In 2023, the FDA approved two intravitreal injections that target the complement cascade for the treatment of GA: pegcetacoplan (Syfovre, Apellis) and avacincaptad pegol (Izervay, Astellas). Both medications are administered indefinitely and have been shown to slow the progression of GA by roughly 15% to 20% by inhibiting different steps of the complement cascade.^8-10 Pegcetacoplan is a C3 inhibitor and is dosed every 25 to 60 days depending on provider discretion. Avacincaptad pegol targets, binds to, and prevents the cleavage of complement protein C5, which is slightly farther downstream in the complement cascade. This drug is administered either monthly or every 2 months based on provider discretion.

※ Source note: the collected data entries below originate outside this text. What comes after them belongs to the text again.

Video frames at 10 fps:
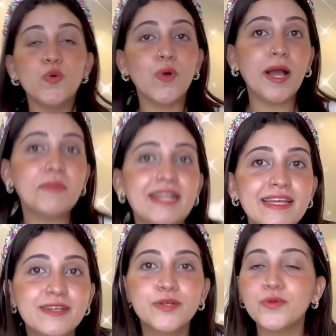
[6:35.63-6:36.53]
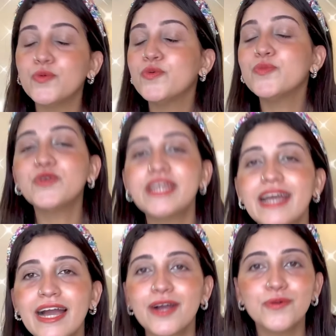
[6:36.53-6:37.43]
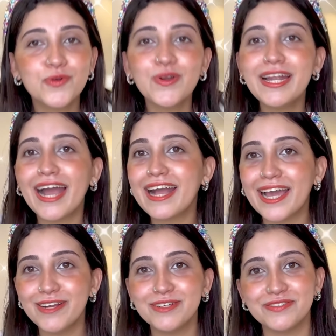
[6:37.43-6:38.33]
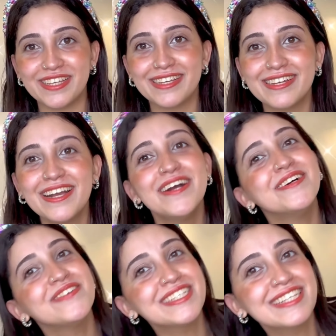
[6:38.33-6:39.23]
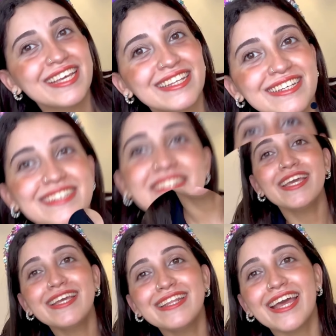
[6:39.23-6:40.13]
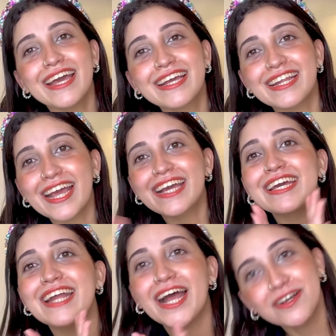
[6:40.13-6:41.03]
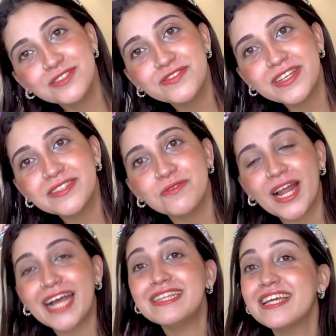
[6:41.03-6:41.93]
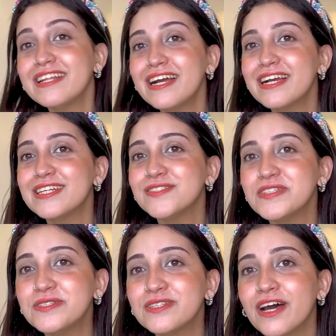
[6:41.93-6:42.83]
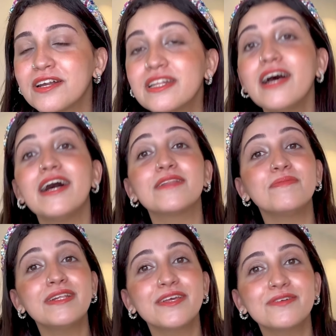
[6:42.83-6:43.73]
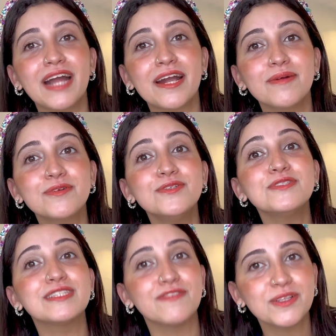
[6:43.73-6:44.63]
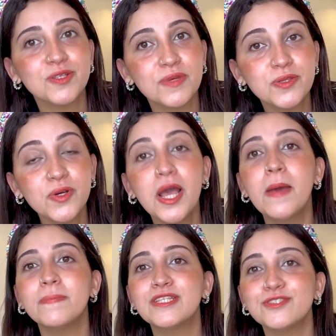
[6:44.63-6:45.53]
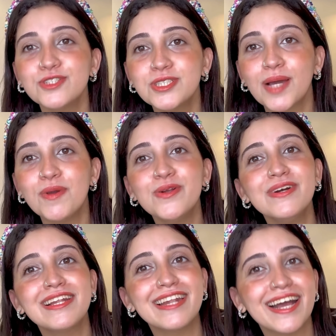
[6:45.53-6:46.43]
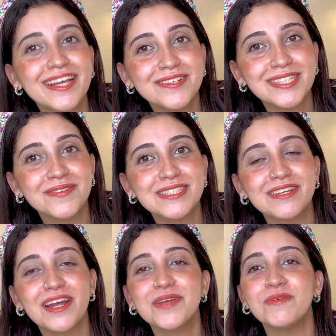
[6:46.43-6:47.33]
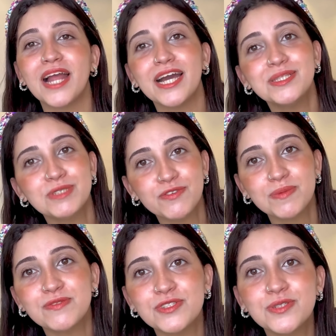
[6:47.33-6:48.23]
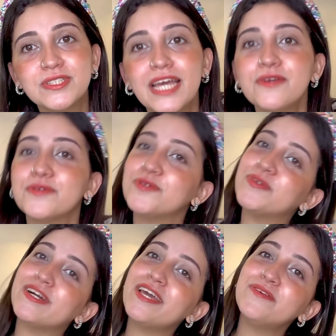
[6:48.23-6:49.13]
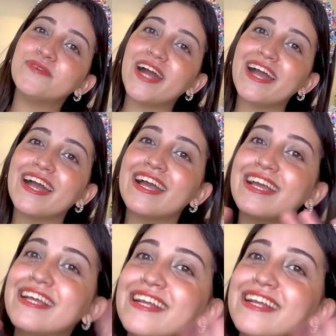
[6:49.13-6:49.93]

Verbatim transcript: وعملي ومريح كل حاجه حلوه فيه بس كده وده كان اخر اوتفيت ولحد هنا خلص فيديو النهارده اتمنى يكون عجبكم واستفدتوا منه ما تنسوش تعملوا لايك وسبسكرايب ولحد ما اشوفكم الفيديو الجاي كونوا بخير والى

The risk profiles of pegcetacoplan and avacincaptad pegol are similar to those of other intravitreal injections. Potential complications include endophthalmitis, retinal detachment, and a transient increase in IOP. Both medications have also been associated with a 7% to 12% increased risk of wet AMD. Should wet AMD be detected during the course of therapy, some specialists treat both wet AMD and GA during the same visit, whereas others may delay anticomplement therapy or stagger visits. Ischemic optic neuropathy may be an additional risk for patients receiving pegcetacoplan, so avacincaptad pegol may be considered in patients whose optic disc is already at increased risk for the condition.^9,10

THE PATH FORWARD

From diagnosing GA to discussing treatment options and prognosis to optimizing vision correction—optometrists play a critical role in comanaging GA patients with retina specialists.

Closely monitoring patients with fundus photography and OCT imaging can assist in determining an initial rate of disease progression, while FAF can aid in risk assessment. Even those actively receiving intravitreal injections for GA, however, should continue to see their optometrist at least yearly for OCT imaging, fundus photography, and screening for wet AMD. The early identification of high-risk GA patients allows earlier intervention, which may preserve functional vision. Those with advanced vision loss may benefit from a referral to low vision services.